With Rents Soaring Across LA, Bell Gardens Becomes The Latest City To Move Towards Rent Control
With high inflation leading to double-digit rent hikes for many Southern Californians, some cities in the Los Angeles area are deciding they want stronger limits on rent increases.
On Monday night, Bell Gardens became the latest city to take action. Its city council unanimously voted to advance a rent control plan that limits annual increases to no more than 4%.
Pomona’s city council also recently capped annual rent increases at 4%.
The Bell Gardens proposal still needs a final vote of approval. Once the plan is finalized, tenant advocates say Bell Gardens will become the first city in Southeast L.A. to enact rent control.
“[Bell Gardens] is essentially a tenant, low-income community, heavily Latino,” said Martha Pineda, an organizer with California Latinas for Reproductive Justice, one of the groups that advocated for rent control in the city.
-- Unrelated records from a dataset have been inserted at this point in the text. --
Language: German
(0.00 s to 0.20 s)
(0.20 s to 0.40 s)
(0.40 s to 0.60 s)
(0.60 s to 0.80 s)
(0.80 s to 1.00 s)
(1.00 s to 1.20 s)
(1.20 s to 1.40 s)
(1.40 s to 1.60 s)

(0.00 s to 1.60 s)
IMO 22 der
According to the U.S. Census Bureau, 96% of Bell Gardens residents identify as Latino. More than one-quarter are experiencing poverty. To cover rent, “most folks will say that they've already talked about cutting down food costs, they've already talked about medicine costs,” Pineda said.
In the past, she said, “rent hikes have essentially displaced a community that's lived [in Bell Gardens] for decades.”
A City Of Renters
The population of Bell Gardens is overwhelmingly made up of renters.
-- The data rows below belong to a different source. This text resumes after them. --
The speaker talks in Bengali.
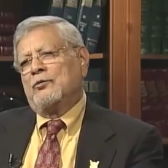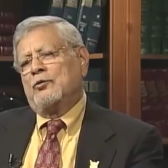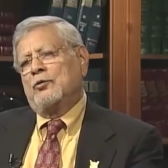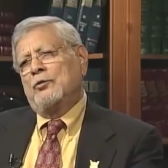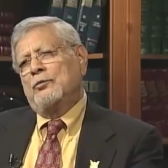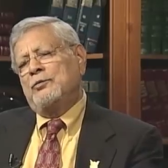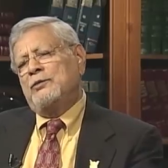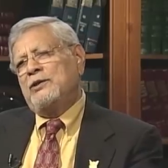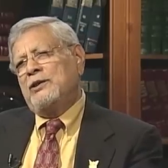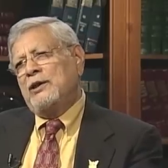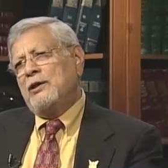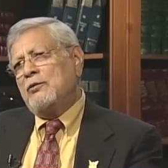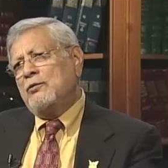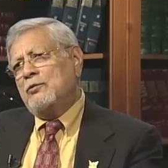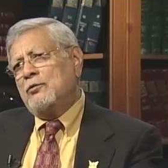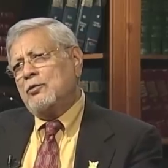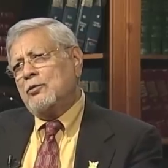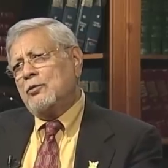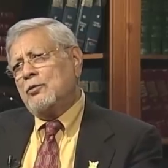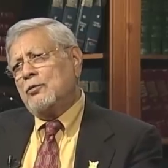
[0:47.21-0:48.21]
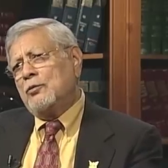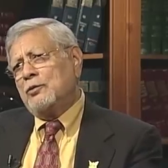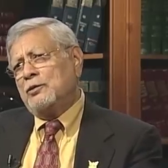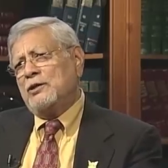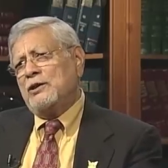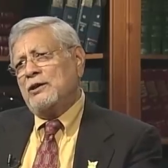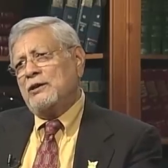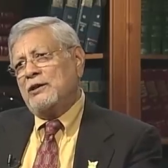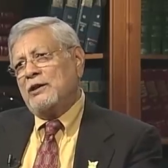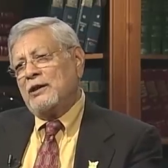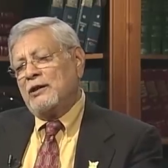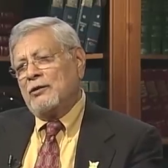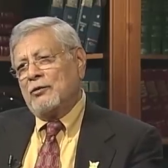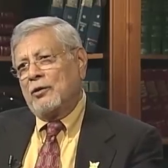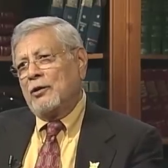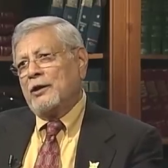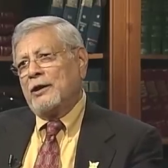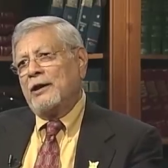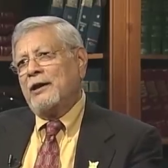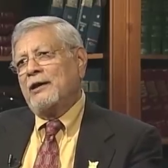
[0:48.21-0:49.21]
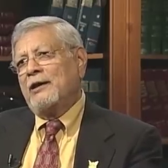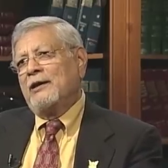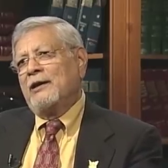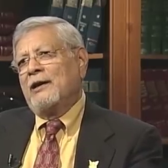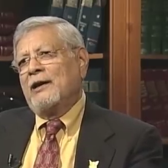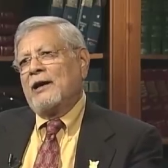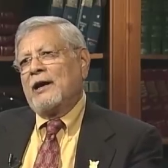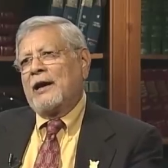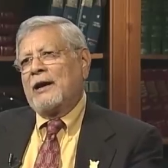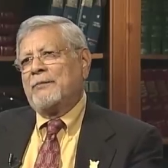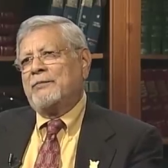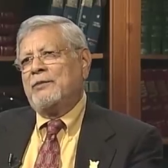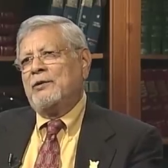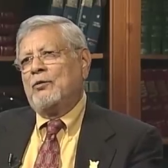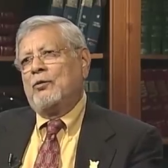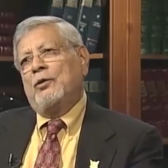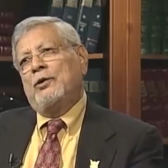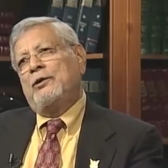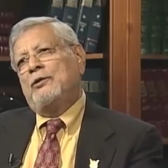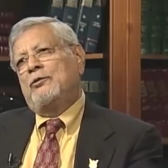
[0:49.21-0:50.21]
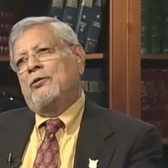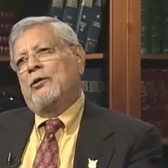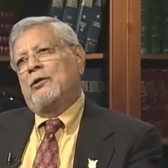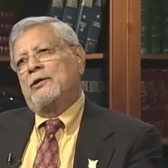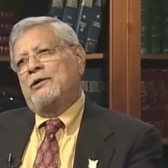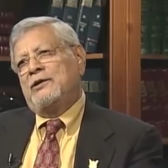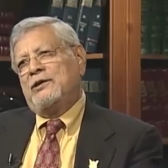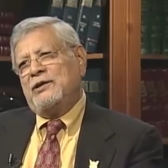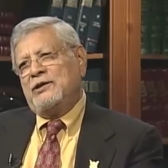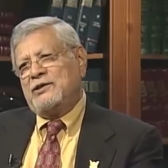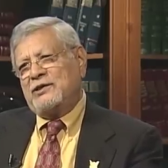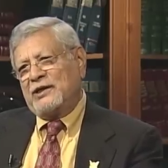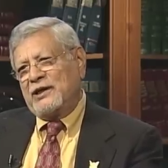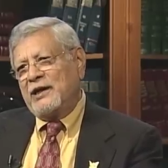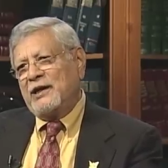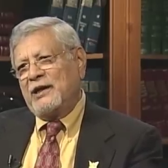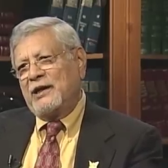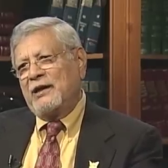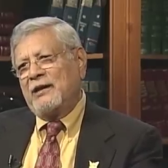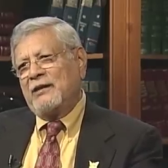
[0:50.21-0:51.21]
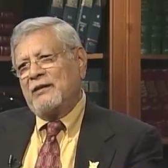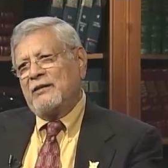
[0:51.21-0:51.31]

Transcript: খুব দীর্ঘ অতীতে নয় আপনি ওই দলটি ছেড়ে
Close to 78% of the city’s households rent their homes, according to 2021 data from the Southern California Association of Governments. Nearly two-thirds of those renter households are considered “rent burdened,” meaning rent consumes more than 30% of their income. About one-third of renters in the city devote more than half of their income to paying the rent.
The measurement tracks changes in the prices of goods and services people typically spend their money on, such as food, energy and housing costs. The U.S. Bureau of Labor Statistics tracks CPI nationally and regionally.
How The Caps Work
The Bell Gardens city council agreed to set annual rent increases at 50% of the local consumer price index, a common measure of inflation. The proposal would cap allowable rent increases at no more than 4%, even if inflation runs higher than 8%.
The law would apply to most rental housing built before 1995, with exemptions for single-family homes, condos and owner-occupied buildings with up to three units.
“This is a win not just for the tenants, but also for the landlords, as you will be able to collect a fair and just revenue from your tenants,” said Councilmember Lisseth Flores.
Why Landlords Oppose It
Local landlord groups strongly opposed the Bell Gardens proposal, as they have in other cities considering rent control.
Cities with longstanding rent control — such as Santa Monica, West Hollywood and the city of L.A. — still suffer from high rents, housing shortages and rising homelessness, said Daniel Yukelson, executive director of the Apartment Association of Greater Los Angeles.
“The [Bell Gardens] city council need not look any farther than the many nearby cities within the County of Los Angeles to see the adverse outcome caused by more than 40-years of rent regulations and tenant protections,” Yukelson said in an email.
What Tenant Advocates Say
Rent hikes have essentially displaced a community that's lived [in Bell Gardens] for decades.
But tenant advocates said allowing rent increases of 10% in low-income communities like Bell Gardens puts unbearable financial strain on many households.
“When you have a single parent raising an entire family on one income, any increase in expenses could be destabilizing,” said Lupe Arreola, executive director of Tenants Together. “It could mean eviction.”
What's Happening Elsewhere
The move to adopt rent control in Bell Gardens is just one of many local responses to rents that have skyrocketed in recent years, especially during a time of high inflation.
Read more: How Much Can My Rent Go Up Right Now? Here’s Your LA Rent Hike Cheat Sheet
Under a state law that allows rent hikes to rise with inflation, landlords can now increase rents by up to 10% — as long as those properties aren’t covered by local rent control. That has increased pressure to pass stricter forms of local rent control.
In addition to Pomona’s enactment of rent control, tenant organizers in Pasadena have placed a rent control measure on the November ballot. And Santa Monica’s city council has approved a ballot measure asking voters to tighten rent control caps.